Survey of Historic Sites and Buildings
Ownership and Administration. Paul Revere Memorial Association, 19 North Square, Boston.
Significance. This house possesses an unusual combination of historical and architectural interest. Although extensively restored, it retains its original framework and is exceptionally significant as downtown Boston's only surviving 17th-century dwelling and as Revere's home from 1770 to 1800.
John Jeffs probably built the original portion of the house not long after the Boston Fire of 1676, on the site of the Increase Mather parsonage. The house was originally the simple and characteristic one-room type, but by the time Revere moved into it about a century later it had already been enlarged to three full stories. During the 19th century, when the house was a tenement and used as a store, it was considerably altered. An increasing regard for the old house led to its rehabilitation in the present century. In 1908, Joseph Everett Chandler, an architect, directed its careful restoration.
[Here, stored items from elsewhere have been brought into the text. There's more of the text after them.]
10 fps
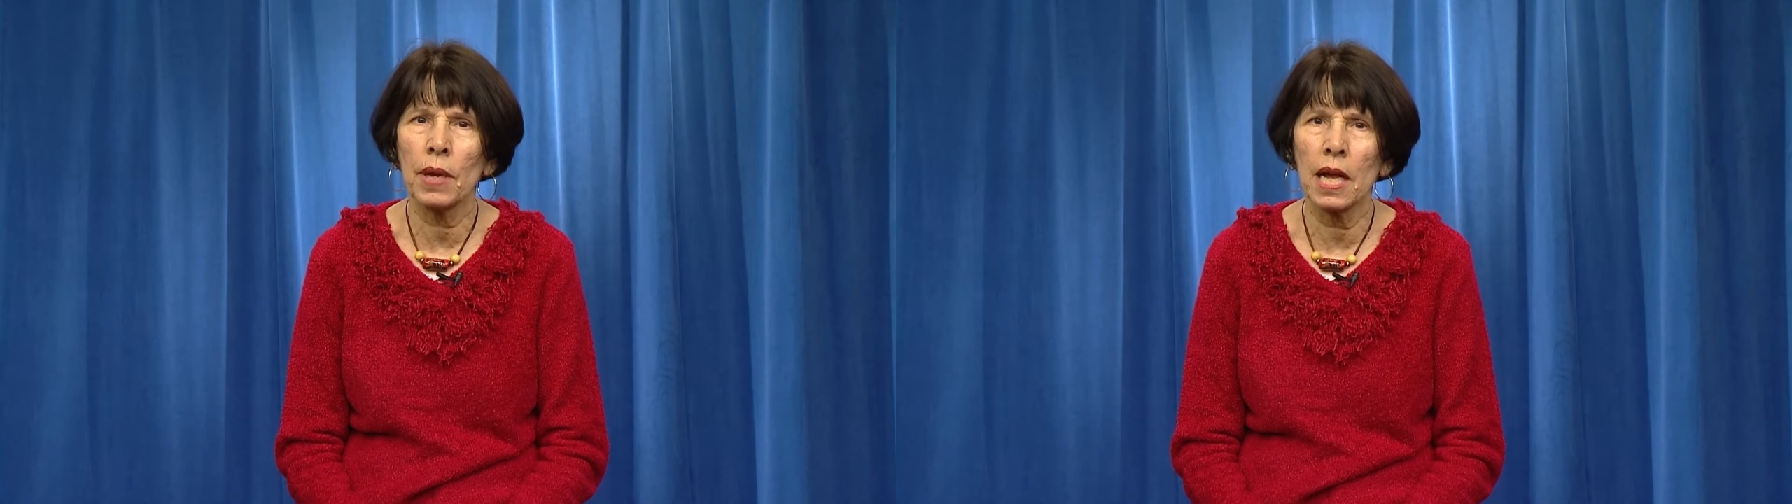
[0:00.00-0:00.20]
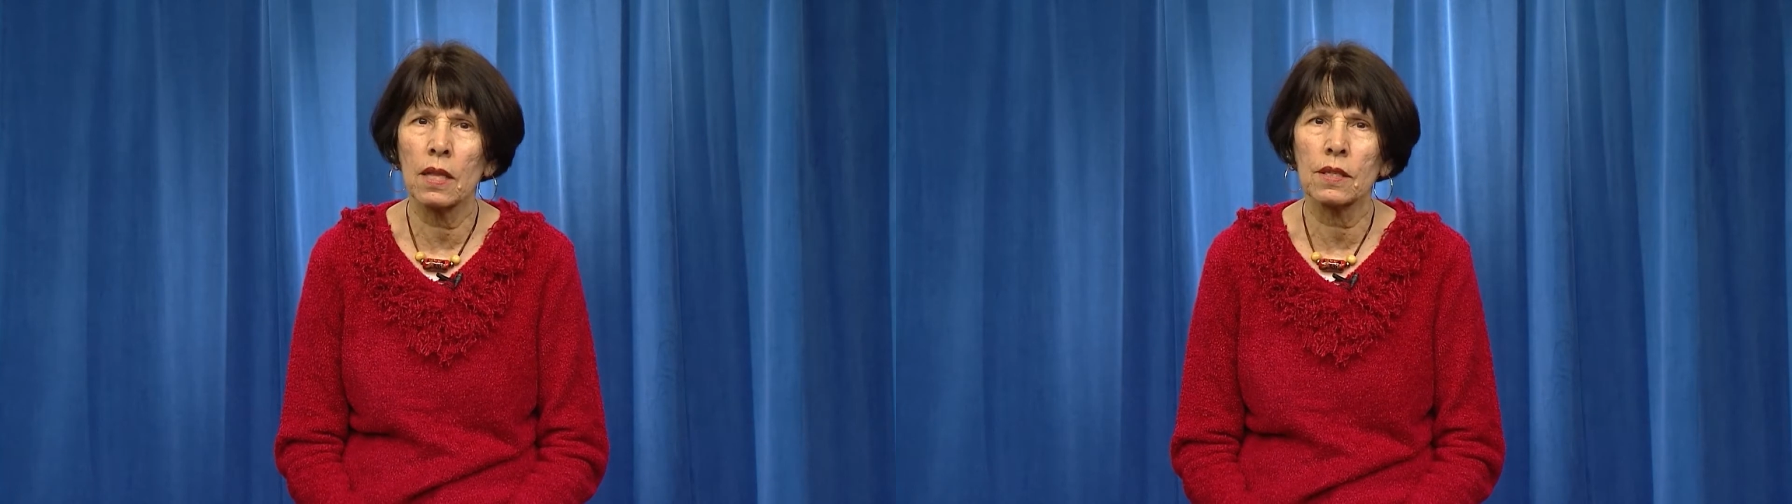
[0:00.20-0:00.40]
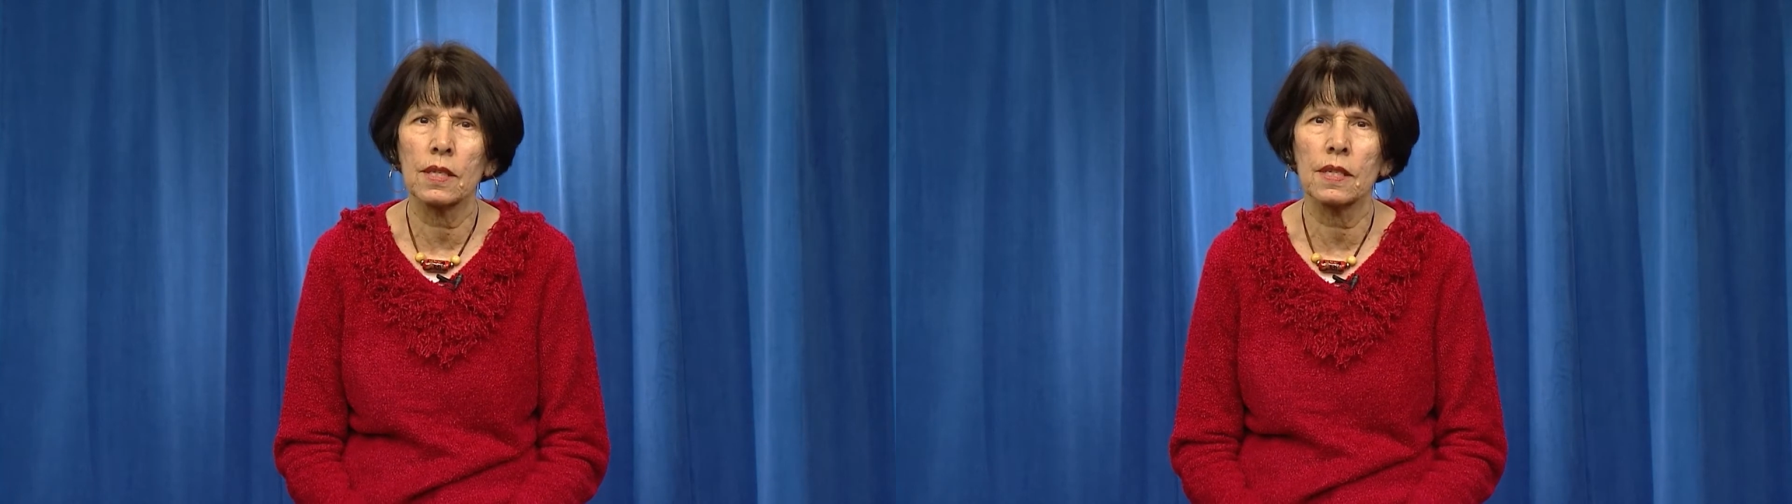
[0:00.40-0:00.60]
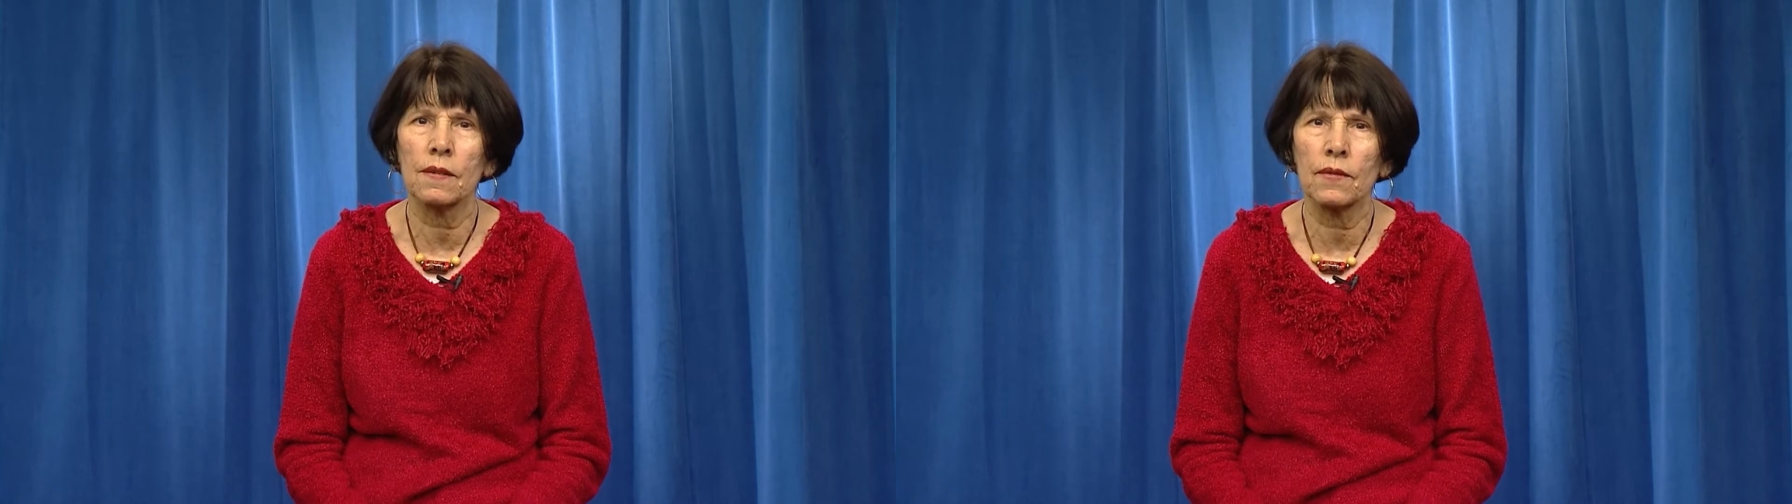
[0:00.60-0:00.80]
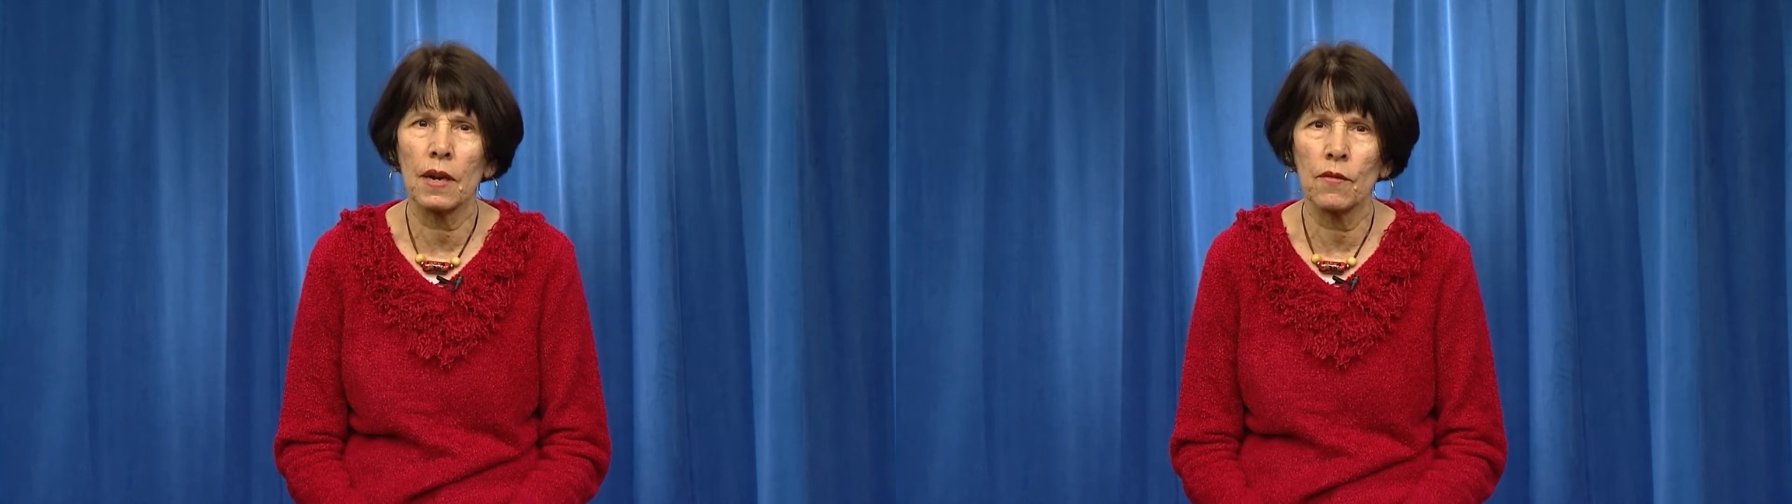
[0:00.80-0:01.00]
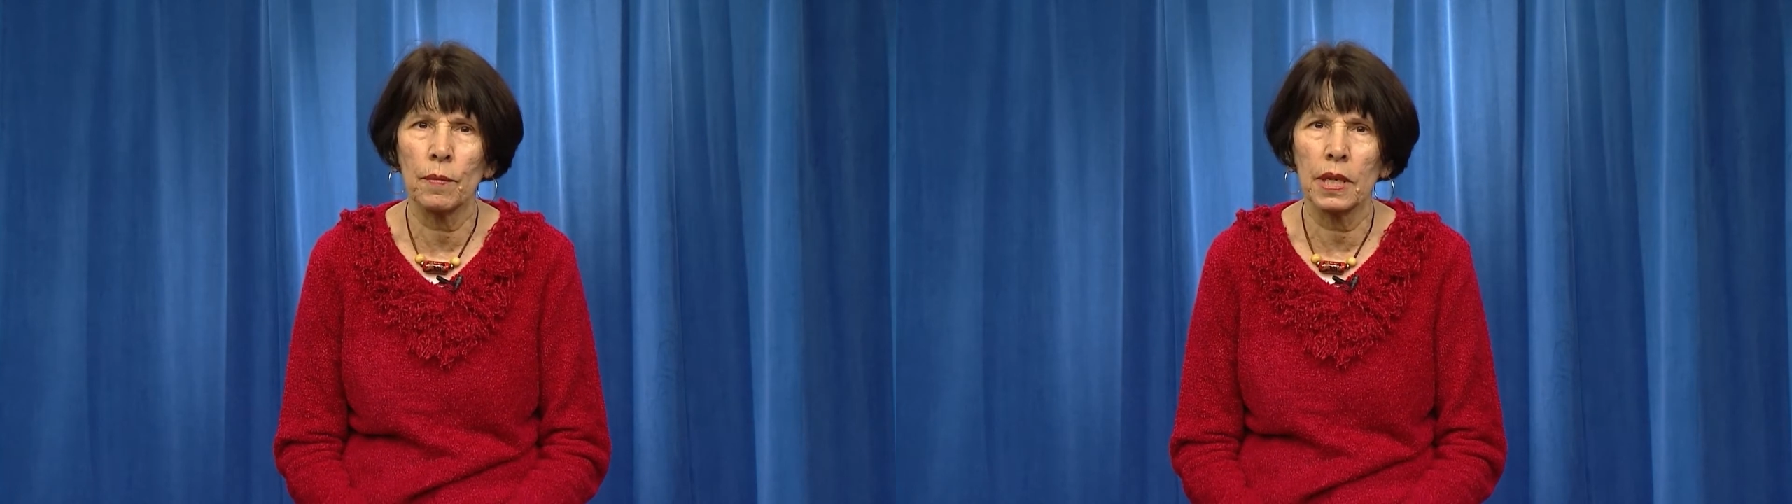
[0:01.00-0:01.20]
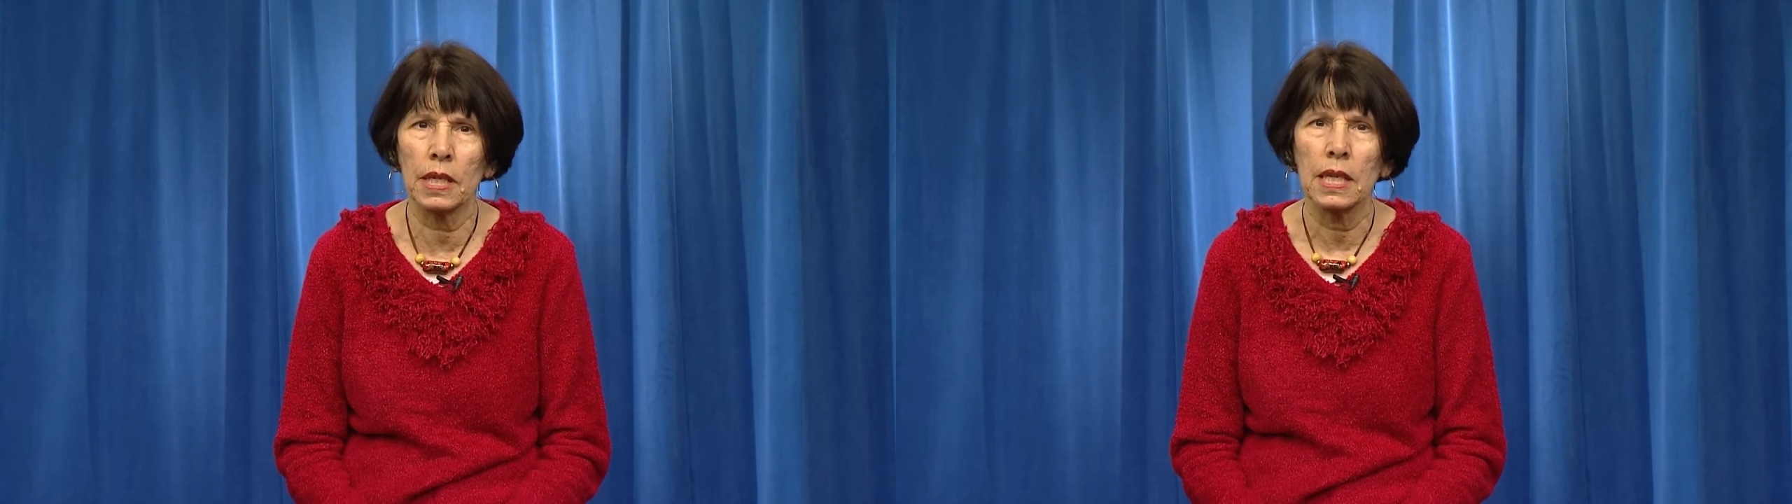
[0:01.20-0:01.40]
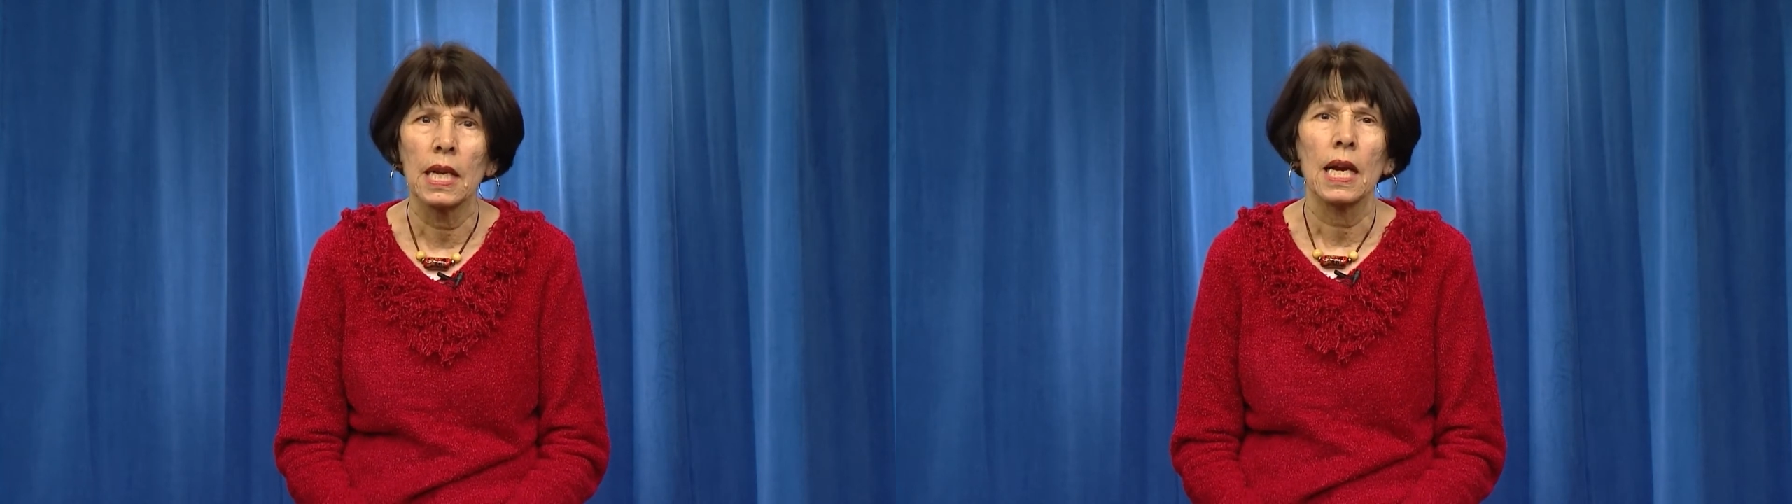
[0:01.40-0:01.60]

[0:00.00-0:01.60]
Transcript: balances of government.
Present Appearance. The exterior of the house is clearly 17th-century in character, featuring typical rooflines, overhang, pendants, windows, and front door. Inside, the kitchen ell at the rear is an early section of the building. Revere probably used the back door in this kitchen when he set out on his famous ride of April 18, 1775; the front door would not have been safe because North Square was full of British soldiers.
In the hall is a recessed fireplace, and a small porch and winding stair are located in front of the chimney. Summer beams span the ceiling of the large room, or hall. The first-floor interior has been restored in 17th-century fashion, but the second-floor chamber is plastered, paneled, and painted as it might have been when occupied by the Reveres. The house is well maintained and is open to the public.